SOURCE DATA
---

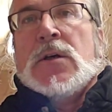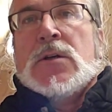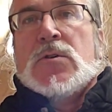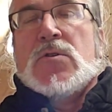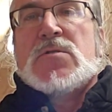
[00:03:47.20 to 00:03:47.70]

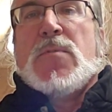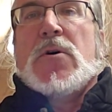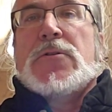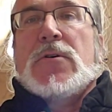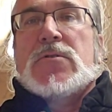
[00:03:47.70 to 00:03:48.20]
use
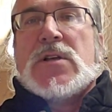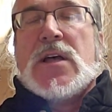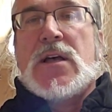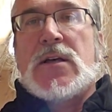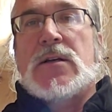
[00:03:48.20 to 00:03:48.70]
both those
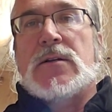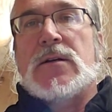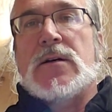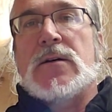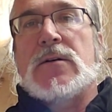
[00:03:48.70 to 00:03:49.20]

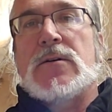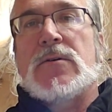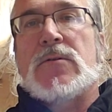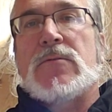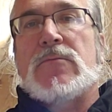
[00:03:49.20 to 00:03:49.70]

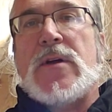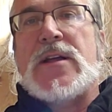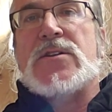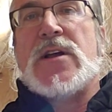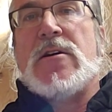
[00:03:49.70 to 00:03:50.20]

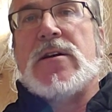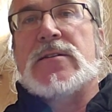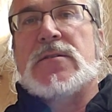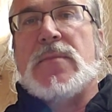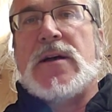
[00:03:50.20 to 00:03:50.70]
range areas
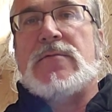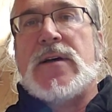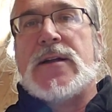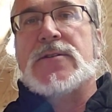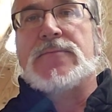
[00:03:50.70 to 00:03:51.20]
to my
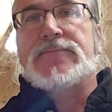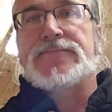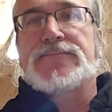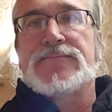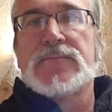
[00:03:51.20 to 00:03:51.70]
advantage.
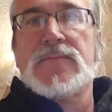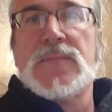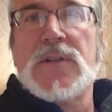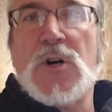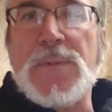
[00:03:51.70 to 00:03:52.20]

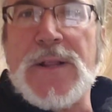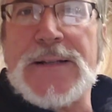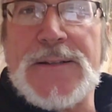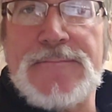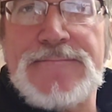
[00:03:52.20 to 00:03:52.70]
Hope you liked
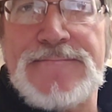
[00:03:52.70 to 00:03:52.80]
it.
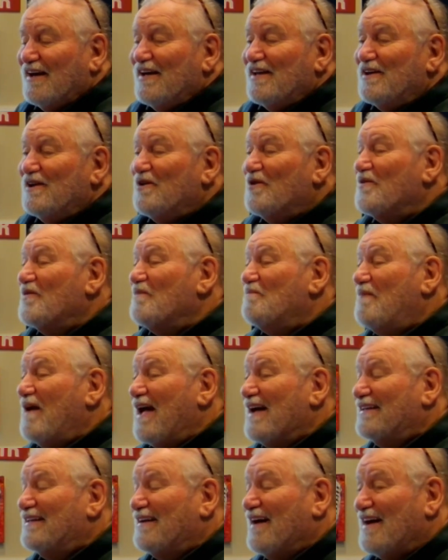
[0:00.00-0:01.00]
the
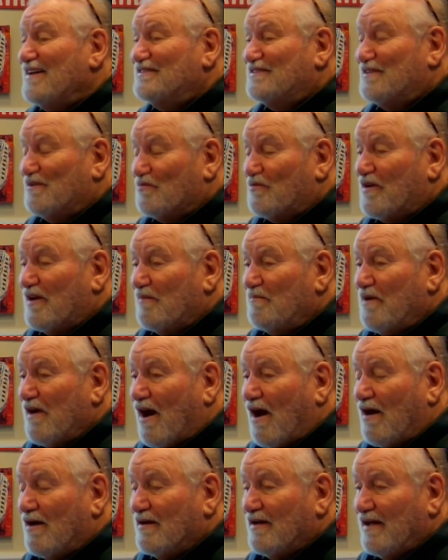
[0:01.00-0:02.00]
bad guys that were going to be
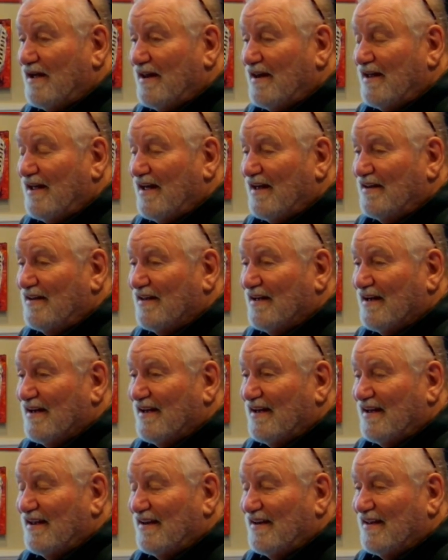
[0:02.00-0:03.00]
hung
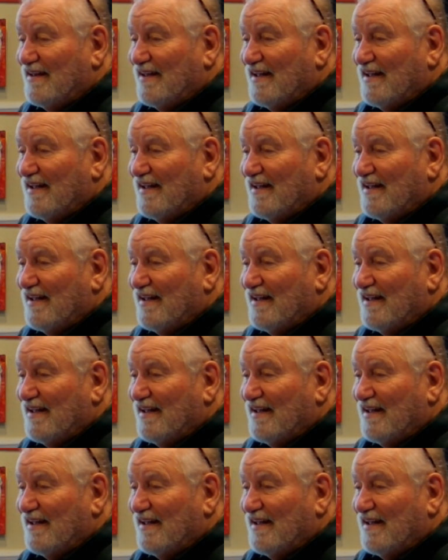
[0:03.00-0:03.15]
in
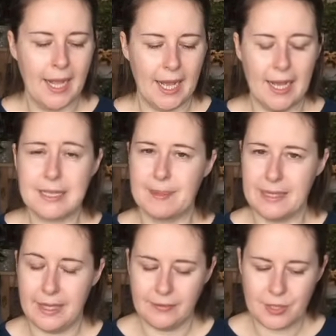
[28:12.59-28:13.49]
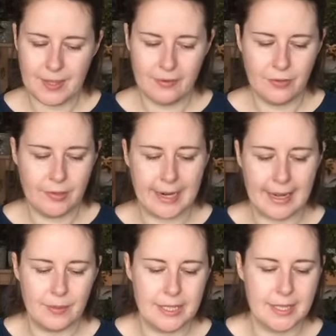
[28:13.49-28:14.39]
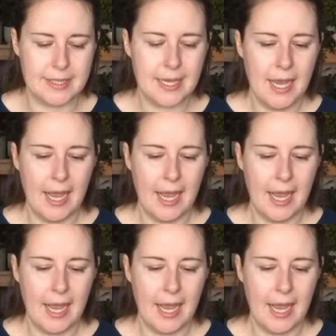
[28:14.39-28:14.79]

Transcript: Uh, it's been in there for twenty-four hours.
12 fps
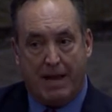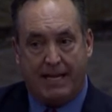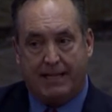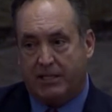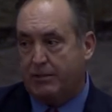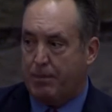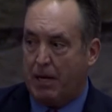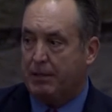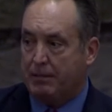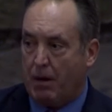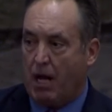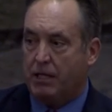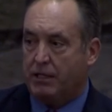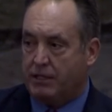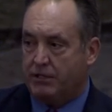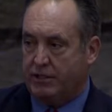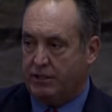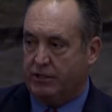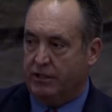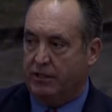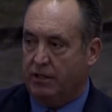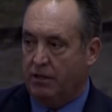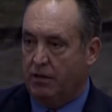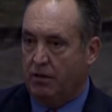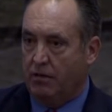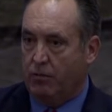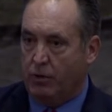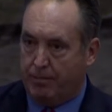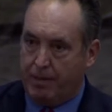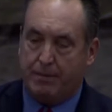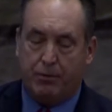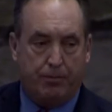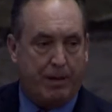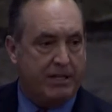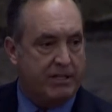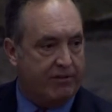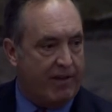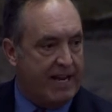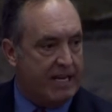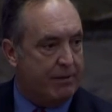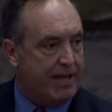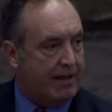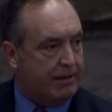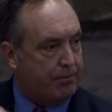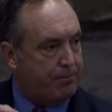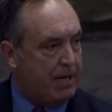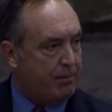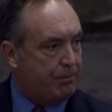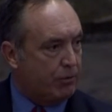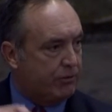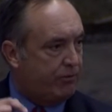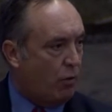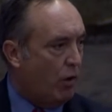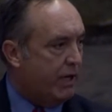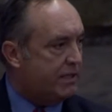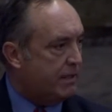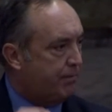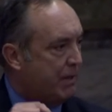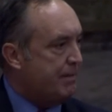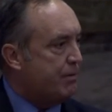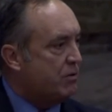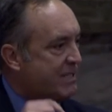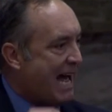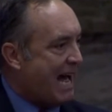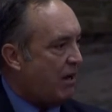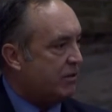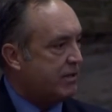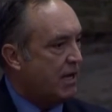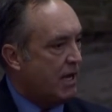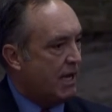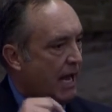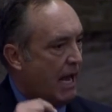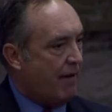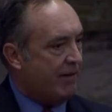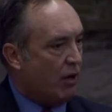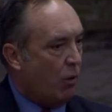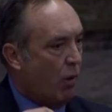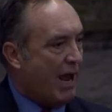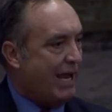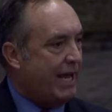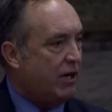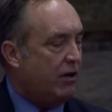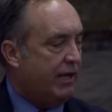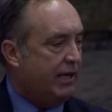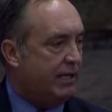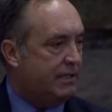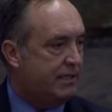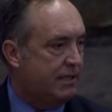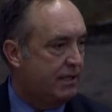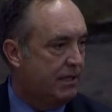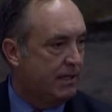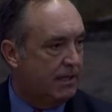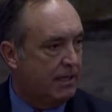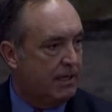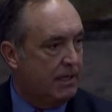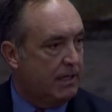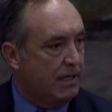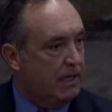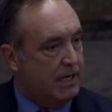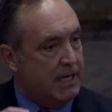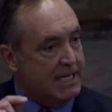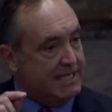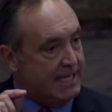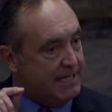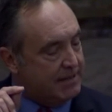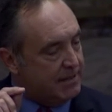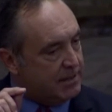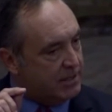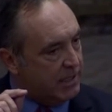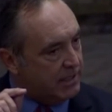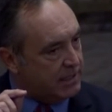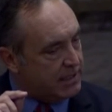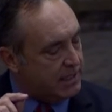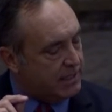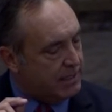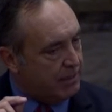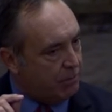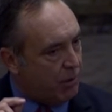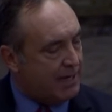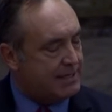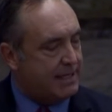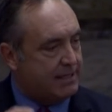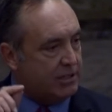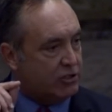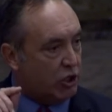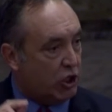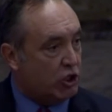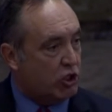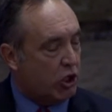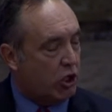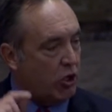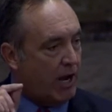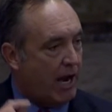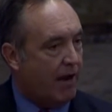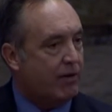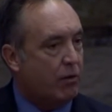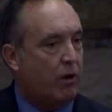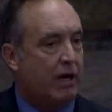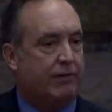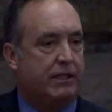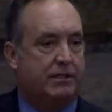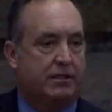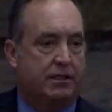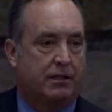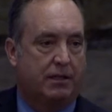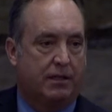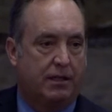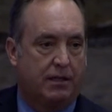make this public policy decision for the people of Pennsylvania without the people's voice, the people's house, having a weigh in on this is a process that should concern every one of us.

---

PROBLEM TO SOLVE
Only the lines from the one with "[00:03:50.70 to 00:03:51.20]" through the final line of the entries above are to be repeated, exactly as written and without pictures.

ANSWER TO THE PROBLEM
[00:03:50.70 to 00:03:51.20]
to my
[00:03:51.20 to 00:03:51.70]
advantage.
[00:03:51.70 to 00:03:52.20]

[00:03:52.20 to 00:03:52.70]
Hope you liked
[00:03:52.70 to 00:03:52.80]
it.
[0:00.00-0:01.00]
the
[0:01.00-0:02.00]
bad guys that were going to be
[0:02.00-0:03.00]
hung
[0:03.00-0:03.15]
in
[28:12.59-28:13.49]
[28:13.49-28:14.39]
[28:14.39-28:14.79]

Transcript: Uh, it's been in there for twenty-four hours.
12 fps
make this public policy decision for the people of Pennsylvania without the people's voice, the people's house, having a weigh in on this is a process that should concern every one of us.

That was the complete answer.